The following morning, Peter had a fever. Sam showed a temperature shortly thereafter.  

The preceding weeks and months had been a grind, easily the most frenzied we'd experienced as a family: early morning swim practices, riding to the pool in a tuk before dawn through deserted city streets in the pre-morning, preternatural mist, play rehearsals, late-night parties, school lessons, French tutoring, afternoon practices again after school and Saturday mornings. The collapse was more than the effects of the red-eye flight from Amman. The collapse was the collected relief of months of hard work realized. 

And COVID.

We'd managed to avoid the virus for two and a half years, but bringing kids together from India, Sri Lanka, Pakistan, Nepal, Oman, Jordan, among other countries, with nothing but a cap, goggles, and swimsuit on was unlikely to yield any other result. If the boys were going to get it, there was no better set of circumstances to succumb to the virus. Better after the big meet then before. 

Elise ran a clinic for the next week while I had to host the biggest visit we'd had to my office in a year and plan the official opening reception for our new office building. She easily exceeded her step goal daily and provided three-meals-a-day room service like a fine bed and breakfast, exhausting herself in the process. 

After a week, they recovered enough to return to school, but Peter was still too fatigued to swim. Sam would attend two practices before their next big meet, a gathering of Sri Lankan international schools in Colombo.  

Growing up a swimmer, I'd been on their side of the two or three-day all-day swim meet many times, but this was my first time on the parent side and only now do I have a full appreciation for how much my mom sacrificed for me to swim. I know how much swimming was a part of making me the person I am today (for better or worse) and I want nothing more to provide that same opportunity to Sam, Peter, and Clementine. But, man, is it a lot. 

Elise has already been introduced to the challenges of feeding the bodies of three competitive swimmers. It is nearly an all-day effort in the kitchen, akin to work as a short-order cook. Full-time meal planning is a prerequisite. But Jordan was her indoctrination into the endurance required to support swimmers at a three-day meet. It's easier swimming. Honestly. 

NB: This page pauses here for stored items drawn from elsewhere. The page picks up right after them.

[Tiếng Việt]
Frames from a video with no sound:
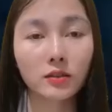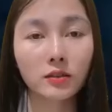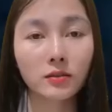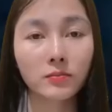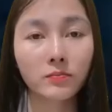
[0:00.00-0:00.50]

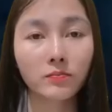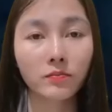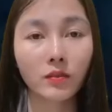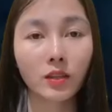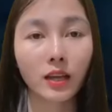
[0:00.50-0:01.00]
Làn nước mát
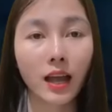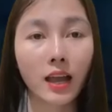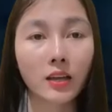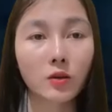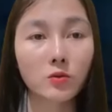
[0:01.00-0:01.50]
lạnh cuốn
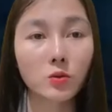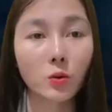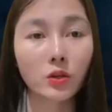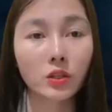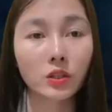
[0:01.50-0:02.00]
trôi những
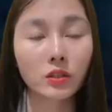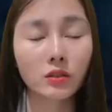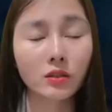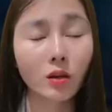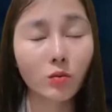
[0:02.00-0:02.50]
giọt nước
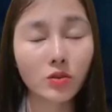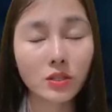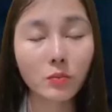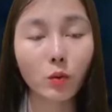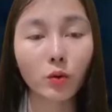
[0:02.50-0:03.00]
mắt mặn
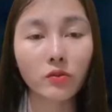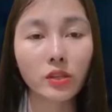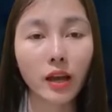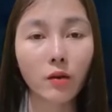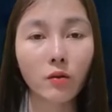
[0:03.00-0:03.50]
đắng trên
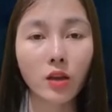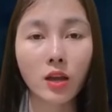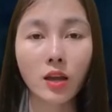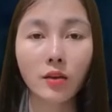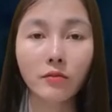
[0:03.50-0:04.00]
cô,
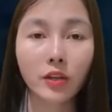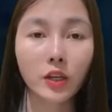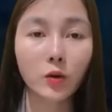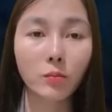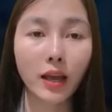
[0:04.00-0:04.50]
cuốn trôi
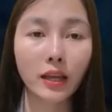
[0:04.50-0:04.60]
luôn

After years of staring at the same black line running along the bottom of the pool, staring back at me, I walked away from swimming after my junior year in college. Even when I trained for triathlon, I only swam occasionally, relying on my swimming background and laurels (such as they were) to get me through the swim leg. It was often enough to emerge from the water at the head of the pack. But watching these kids now, I do miss it. Maybe not initial entry at 5:00 a.m. practice winter in Baltimore, or the constant shoulder pain, or dryland with medicine balls and stretch cords...I always loved the action of swimming more than being on a swim team. 

The meet in Colombo is called TISSL (pronounced "tissle"). And we spent two whole days baking under the hot, tropical sun, struggling to stay hydrated, while also keeping track of three kids' events, keeping from melting into a puddle of sweat and tears. Elise left halfway through the first day with a fever, finally succumbing to the upper respiratory infection making its rounds along with COVID and the flu. 

We've run ourselves ragged this fall. Not something we usually do. But it was for a good cause. This swim season has been transformative for all three kids. It showed them what they were capable of, imbued them with heretofore untapped confidence, and shaped their minds as much as their bodies. They're good, and it feels good to know you're good at something.  And it was a journey they decided to take on their own. They have agency over and ownership of their success. 

All Elise and I did was drive the car. And sit in the stands. And make the breakfasts. And pay the entry fees. And....

Friday, November 4, 2022

Clementine's Turn

After the boys' trip to Jordan, Clementine had her chance to compete in a swim meet hosted by one of the local international schools in Colombo where her relay team finished third!